Task material below:
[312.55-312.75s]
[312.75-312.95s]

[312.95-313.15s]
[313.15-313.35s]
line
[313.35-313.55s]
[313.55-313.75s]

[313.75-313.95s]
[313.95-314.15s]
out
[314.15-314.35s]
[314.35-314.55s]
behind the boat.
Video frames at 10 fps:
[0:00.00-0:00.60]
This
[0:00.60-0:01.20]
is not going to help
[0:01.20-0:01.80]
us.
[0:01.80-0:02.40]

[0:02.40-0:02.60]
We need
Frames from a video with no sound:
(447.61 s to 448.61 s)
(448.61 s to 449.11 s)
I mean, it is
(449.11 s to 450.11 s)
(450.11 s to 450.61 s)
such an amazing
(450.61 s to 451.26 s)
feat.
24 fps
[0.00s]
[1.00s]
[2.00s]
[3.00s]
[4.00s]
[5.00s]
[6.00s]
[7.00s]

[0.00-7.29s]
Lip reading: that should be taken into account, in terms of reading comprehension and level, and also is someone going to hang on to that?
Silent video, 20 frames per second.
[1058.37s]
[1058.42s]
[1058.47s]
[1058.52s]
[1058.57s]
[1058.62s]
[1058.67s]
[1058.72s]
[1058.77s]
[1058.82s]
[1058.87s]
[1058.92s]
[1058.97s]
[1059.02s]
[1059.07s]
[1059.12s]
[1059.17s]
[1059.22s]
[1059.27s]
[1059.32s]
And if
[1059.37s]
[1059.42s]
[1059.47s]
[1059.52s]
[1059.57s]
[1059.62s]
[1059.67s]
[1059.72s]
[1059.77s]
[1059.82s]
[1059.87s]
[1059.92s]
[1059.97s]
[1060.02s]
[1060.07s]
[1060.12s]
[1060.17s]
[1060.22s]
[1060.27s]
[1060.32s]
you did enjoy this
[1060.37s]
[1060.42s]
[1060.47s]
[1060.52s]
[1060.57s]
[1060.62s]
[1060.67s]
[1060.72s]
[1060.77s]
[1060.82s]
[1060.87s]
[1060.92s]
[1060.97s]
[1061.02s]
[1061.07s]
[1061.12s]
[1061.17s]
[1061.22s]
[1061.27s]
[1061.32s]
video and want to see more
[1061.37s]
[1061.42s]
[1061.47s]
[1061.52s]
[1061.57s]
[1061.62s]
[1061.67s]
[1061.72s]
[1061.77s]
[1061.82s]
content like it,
End of Task material.
Exercise aim => All of the data above is to be transcribed without alteration.

Response to this exercise =>
[312.55-312.75s]
[312.75-312.95s]

[312.95-313.15s]
[313.15-313.35s]
line
[313.35-313.55s]
[313.55-313.75s]

[313.75-313.95s]
[313.95-314.15s]
out
[314.15-314.35s]
[314.35-314.55s]
behind the boat.
Video frames at 10 fps:
[0:00.00-0:00.60]
This
[0:00.60-0:01.20]
is not going to help
[0:01.20-0:01.80]
us.
[0:01.80-0:02.40]

[0:02.40-0:02.60]
We need
Frames from a video with no sound:
(447.61 s to 448.61 s)
(448.61 s to 449.11 s)
I mean, it is
(449.11 s to 450.11 s)
(450.11 s to 450.61 s)
such an amazing
(450.61 s to 451.26 s)
feat.
24 fps
[0.00s]
[1.00s]
[2.00s]
[3.00s]
[4.00s]
[5.00s]
[6.00s]
[7.00s]

[0.00-7.29s]
Lip reading: that should be taken into account, in terms of reading comprehension and level, and also is someone going to hang on to that?
Silent video, 20 frames per second.
[1058.37s]
[1058.42s]
[1058.47s]
[1058.52s]
[1058.57s]
[1058.62s]
[1058.67s]
[1058.72s]
[1058.77s]
[1058.82s]
[1058.87s]
[1058.92s]
[1058.97s]
[1059.02s]
[1059.07s]
[1059.12s]
[1059.17s]
[1059.22s]
[1059.27s]
[1059.32s]
And if
[1059.37s]
[1059.42s]
[1059.47s]
[1059.52s]
[1059.57s]
[1059.62s]
[1059.67s]
[1059.72s]
[1059.77s]
[1059.82s]
[1059.87s]
[1059.92s]
[1059.97s]
[1060.02s]
[1060.07s]
[1060.12s]
[1060.17s]
[1060.22s]
[1060.27s]
[1060.32s]
you did enjoy this
[1060.37s]
[1060.42s]
[1060.47s]
[1060.52s]
[1060.57s]
[1060.62s]
[1060.67s]
[1060.72s]
[1060.77s]
[1060.82s]
[1060.87s]
[1060.92s]
[1060.97s]
[1061.02s]
[1061.07s]
[1061.12s]
[1061.17s]
[1061.22s]
[1061.27s]
[1061.32s]
video and want to see more
[1061.37s]
[1061.42s]
[1061.47s]
[1061.52s]
[1061.57s]
[1061.62s]
[1061.67s]
[1061.72s]
[1061.77s]
[1061.82s]
content like it,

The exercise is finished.